Quis levantar-se e me interromper. Quando terminei, ela não prestou
atenção aos meus berros de “Por que está aqui, por que não vai
embora?!”; ao contrário, compreendeu que devia estar sendo muito
difícil para mim dizer aquelas coisas. Além disso, a coitada estava
completamente intimidada; ela se considerava infinitamente inferior a
mim; como ela poderia ficar com raiva ou ofendida? De repente saltou
da cadeira como num impulso incontrolável e, querendo precipitar-se
para mim, mas ainda tímida e sem ousar sair do lugar, ela me
estendeu os braços... Nesse momento senti um aperto no coração.
Então, repentinamente, ela se atirou para mim, enlaçou meu pescoço
com os braços e chorou.

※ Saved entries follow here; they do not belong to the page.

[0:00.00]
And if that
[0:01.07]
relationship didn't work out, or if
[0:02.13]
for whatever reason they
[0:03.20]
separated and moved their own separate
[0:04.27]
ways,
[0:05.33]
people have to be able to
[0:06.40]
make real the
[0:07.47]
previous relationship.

Eu também não resisti e solucei de uma
maneira como nunca havia soluçado antes...
– Não
me permitem... Eu não posso ser... bom! – mal consegui pronunciar,
e depois fui até o divã, caí de bruços sobre ele e fiquei quinze
minutos soluçando numa verdadeira histeria. Ela me abraçou e ficou
ali colada em mim, como que imobilizada naquele abraço.
Mas
o fato é que de algum modo o ataque histérico teria de terminar.

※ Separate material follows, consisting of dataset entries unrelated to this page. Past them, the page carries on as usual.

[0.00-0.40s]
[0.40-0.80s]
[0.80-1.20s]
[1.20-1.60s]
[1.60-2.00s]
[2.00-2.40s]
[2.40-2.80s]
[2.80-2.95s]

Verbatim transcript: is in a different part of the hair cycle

Então (o que estou escrevendo é uma verdade asquerosa), deitado de
bruços no divã, tenso e com o rosto enfiado numa miserável
almofada de couro, pouco a pouco, como se estivesse longe dali,
involuntariamente e de maneira incontrolável, comecei a perceber que
naquele momento eu ficaria encabulado de levantar a cabeça e olhar
Liza nos olhos. Do que eu tinha vergonha? Não sei, mas tinha. Na
minha cabeça transtornada passou também a idéia de que os papéis
agora estavam definitivamente invertidos, que ela é que era a
heroína, enquanto eu era exatamente igual àquela criatura humilhada
e esmagada que se mostrara diante de mim naquela noite – quatro
dias antes... E tudo isso me passou pela cabeça naquele momento em
que eu permaneci deitado de bruços no divã!
Meu
Deus! Será que naquele momento eu tinha inveja dela?
Não
sei, não consegui ainda solucionar isso, e naquele instante ainda
menos do que agora eu tinha condições de entender o que se passava
comigo. Sem tirania e poder sobre alguém eu não posso viver...

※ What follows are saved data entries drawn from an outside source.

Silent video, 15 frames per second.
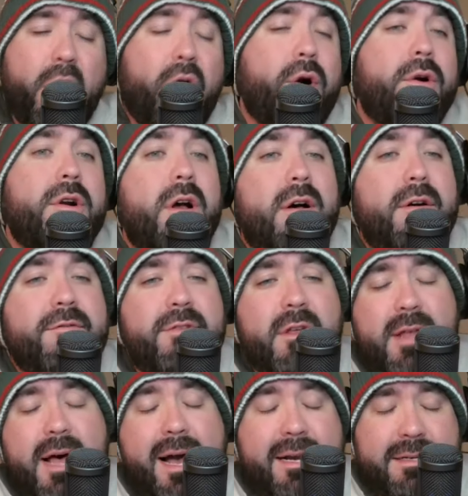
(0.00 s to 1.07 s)
Part of the
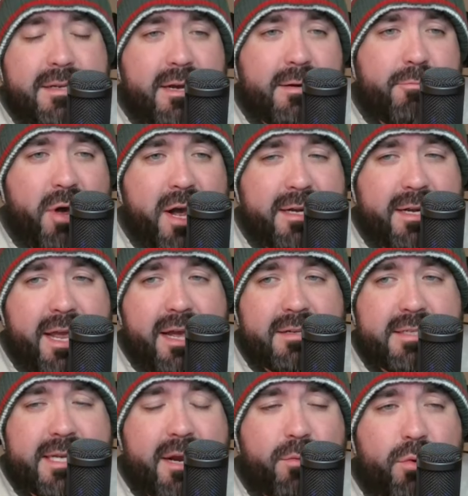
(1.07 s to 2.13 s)
Locked On
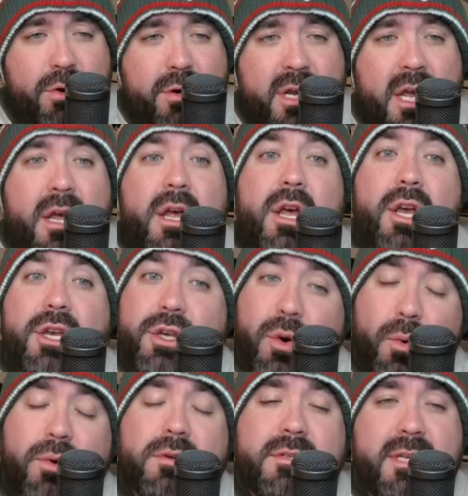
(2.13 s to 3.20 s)
Podcast Network,
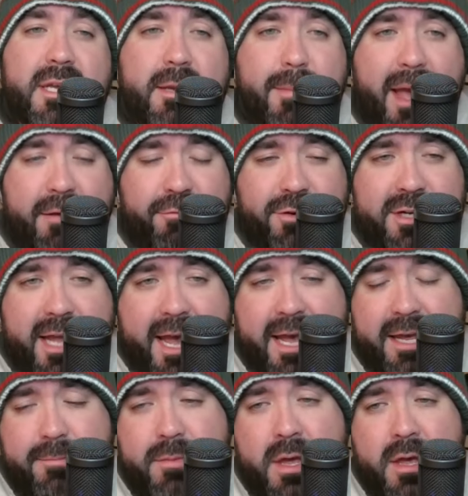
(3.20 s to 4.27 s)
your team every
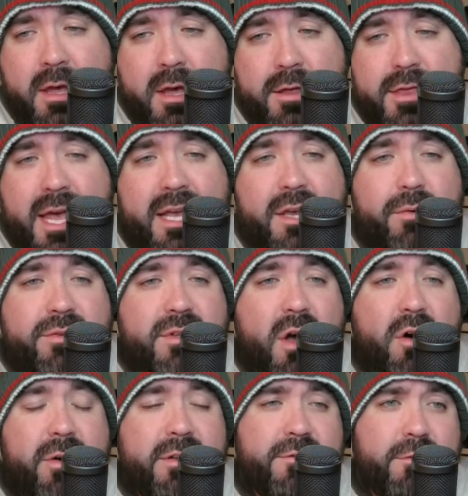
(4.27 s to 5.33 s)
day. Thank you, as
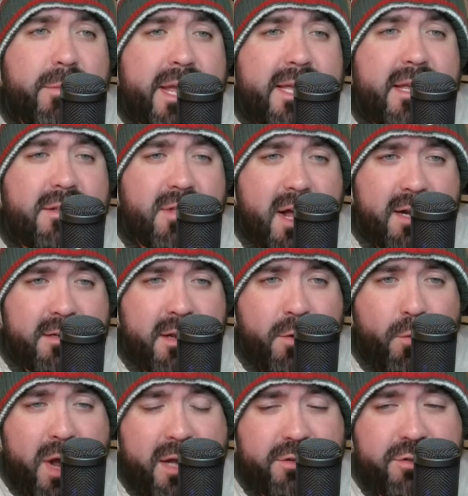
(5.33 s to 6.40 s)
always, for making Locked On
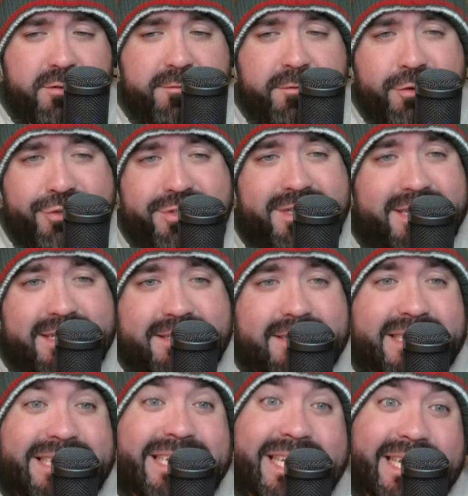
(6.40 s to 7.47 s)
Wild your first
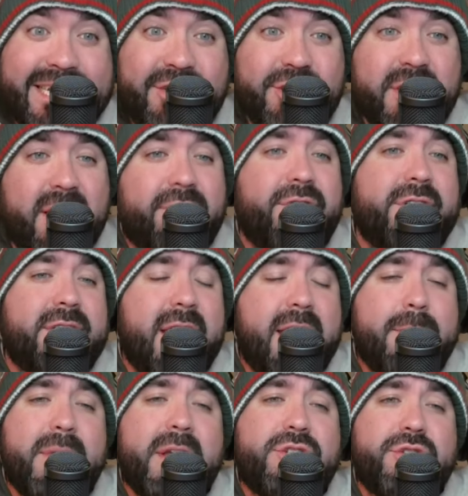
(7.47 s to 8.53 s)
listen each and every
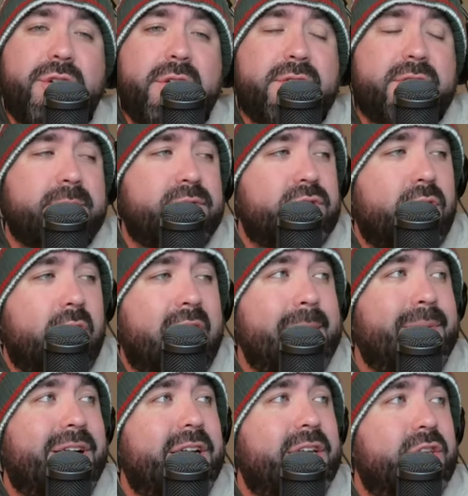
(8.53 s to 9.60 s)
day. Make sure you
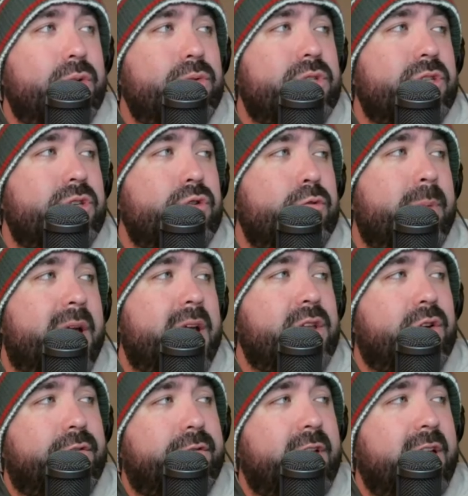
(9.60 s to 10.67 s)
subscribe on YouTube and
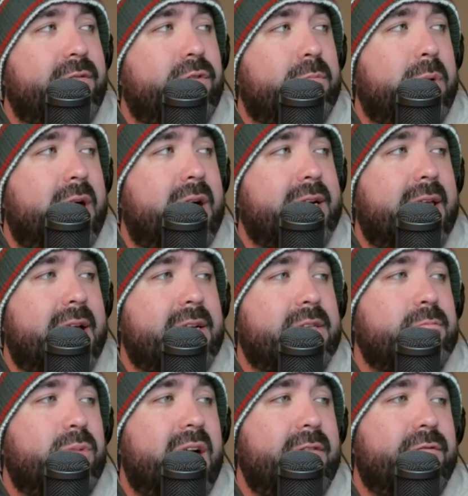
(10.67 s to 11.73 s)
your favorite
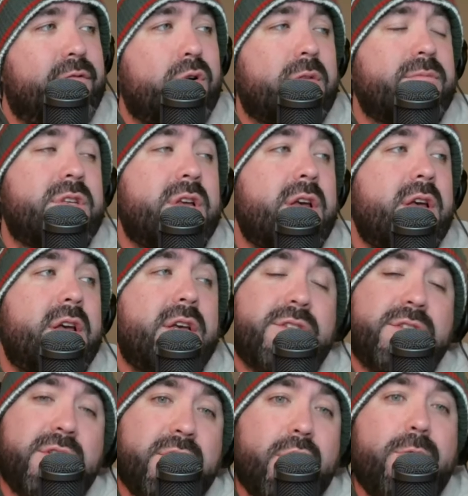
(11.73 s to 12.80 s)
podcast platforms
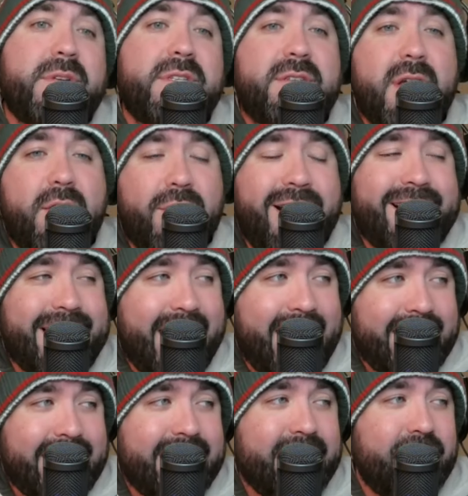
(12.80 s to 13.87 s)
so you don't miss out on
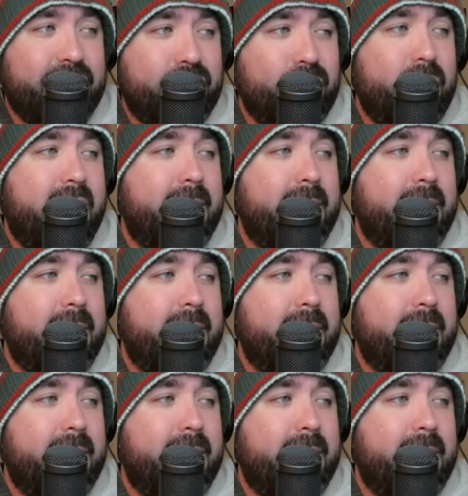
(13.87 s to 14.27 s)
any new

Mas... mas, com racionalizações, não se pode explicar nada e,
consequentemente, é inútil racionalizar.
No
entanto, consegui me dominar e levantei a cabeça, pois em alguma
hora eu teria de levantá-la... E aí... Estou até hoje convencido
de que, justamente porque eu tinha vergonha de olhar para ela, no meu
coração de repente acendeu-se e pôs-se a arder outro sentimento...
o sentimento de domínio e posse. Meus olhos brilharam de paixão e
eu apertei fortemente suas mãos. Como eu a odiava e me sentia
atraído por ela naquele instante! Um sentimento reforçava o outro.
Parecia quase uma vingança! Seu rosto a princípio expressou uma
certa perplexidade, próxima do medo, mas apenas por um instante. Ela
me abraçou com ardor e arrebatamento.